Unless one is saying the theatrical "in Gay Paree", but you are right. The word in English came from the French, not the Italian- nor the German Tarroch. If so, we would be saying
Ta-rock. New Zealand has many transliterations of Maori into English, and the results are hilarious. The pronounciations are invariably wrong.
Te-Ka- whata should actually be pronounced TeaCOWpfata. Americans call a mountain here
wrap-a-ho like it is an Apache name....but it is rue- a- peh-who. Everyone still knows it is the Mountain. Pronounciation is specific to different dialects. I would love to hear a Welsh person say 'Tarot'
~Rosanne
 

gregory

<glaring> More's a pity. And that German city. In its own language, four letters - Koln. We make it not only twice as many letters, but twice as many syllables, and sharing no resemblance to its name at all!

Surely, the population of a country or a city know how to pronounce their place-names. We should learn from the inhabitants, not impose our own garbage on them.

Tell that to a French person speaking of London.... :D We ALL, all over the world, "impose our own garbage". Because we speak different languages. My favourites are in Belgium, where you have two languages (three if you count Dutch) each with their own names for the same places in their own country. Brugge/Bruges; Liege/Lidje/Luik; Gent/Gand; Ypres/Ieper....

Long live diversity !
 

ravenest

Unless one is saying the theatrical "in Gay Paree", but you are right. The word in English came from the French, not the Italian- nor the German Tarroch. If so, we would be saying
Ta-rock. New Zealand has many transliterations of Maori into English, and the results are hilarious. The pronounciations are invariably wrong.
Te-Ka- whata should actually be pronounced TeaCOWpfata. Americans call a mountain here
wrap-a-ho like it is an Apache name....but it is rue- a- peh-who. Everyone still knows it is the Mountain. Pronounciation is specific to different dialects. I would love to hear a Welsh person say 'Tarot'
~Rosanne

Yeees ... like when I said I was on my way to Whatakhane when someone in NZ asked about my next stop ... apparently I got that quiet wrong.
 

trzes

Tell that to a French person speaking of London.... :D

Anybody there who can pronounce Andalucía, München, Beijing, Chernivtsi AND Khouribga like the natives would? I am hardly up for one :D

ETA: not to mention Gloucestershire and Reims
 

Rosanne

? I am hardly up for one :D

..and yet your name? Trees? Zees? Rumplestiltskin? Tea-Zed-eease? (Just having a laugh)

~ROW-zan as in Xanado.
 

trzes

..and yet your name? Trees? Zees? Rumplestiltskin? Tea-Zed-eease? (Just having a laugh)

~ROW-zan as in Xanado.

My forum name is a good one indeed :laugh: It's part of my (German) grandfather's Polish surname and the oral familiy history goes that he couldn't pronounce it correctly himself and therefore finally got rid of it. But in fact Polish pronounciation is fairly straight forward, once you know the rules (like r+z = sh).
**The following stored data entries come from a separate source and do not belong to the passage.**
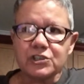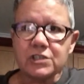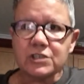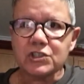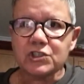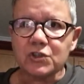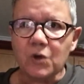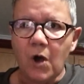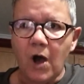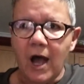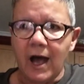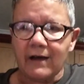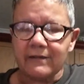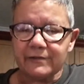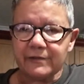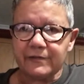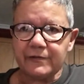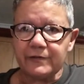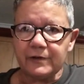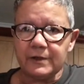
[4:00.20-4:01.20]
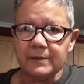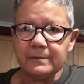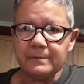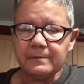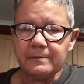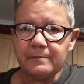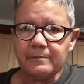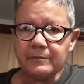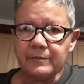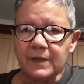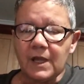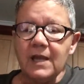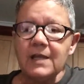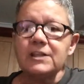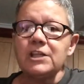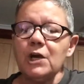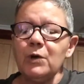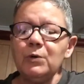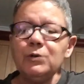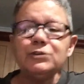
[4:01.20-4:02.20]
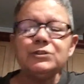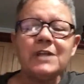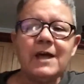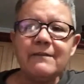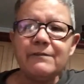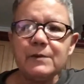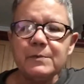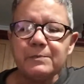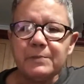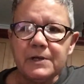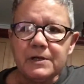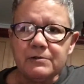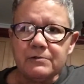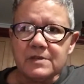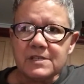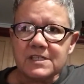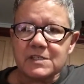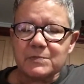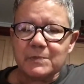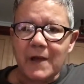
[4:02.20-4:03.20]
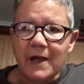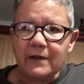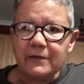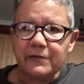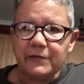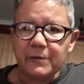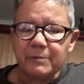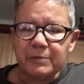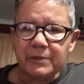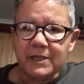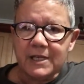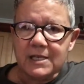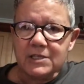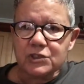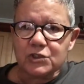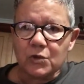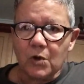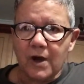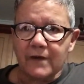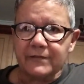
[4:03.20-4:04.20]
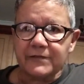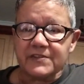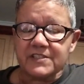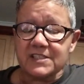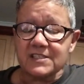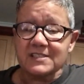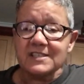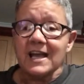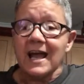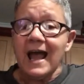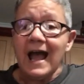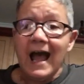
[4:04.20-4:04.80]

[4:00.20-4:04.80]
this off, there will never be respect for police officers.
To me being a German native speaker "tArrow" sounds quit silly I have to admit. But in general most attempts of non-natives to pronounce words like what they think they should sound like in the original language are not much better. Like Doreen Virtue talking about her first "tèhrOUUH". That was equally far from the French or German sound.
 

seven stars

I'm originally from oklahoma so it rhymes with sparrow.
 

Shade

Why not pronounce the t and make it rhyme with carrot? The silent t sounds affected and snobby, almost as bad as putting the accent on the last syllable. However, I usually make the t silent in order to be understood.

I once listened to a podcast where the hostess pronounced it that way - "Tarrit." She said she had been reading Tarrit cards for nearly 30 years and loved the imagery of Tarrit. I couldn't stand it after about 5 minutes. It was unbearable.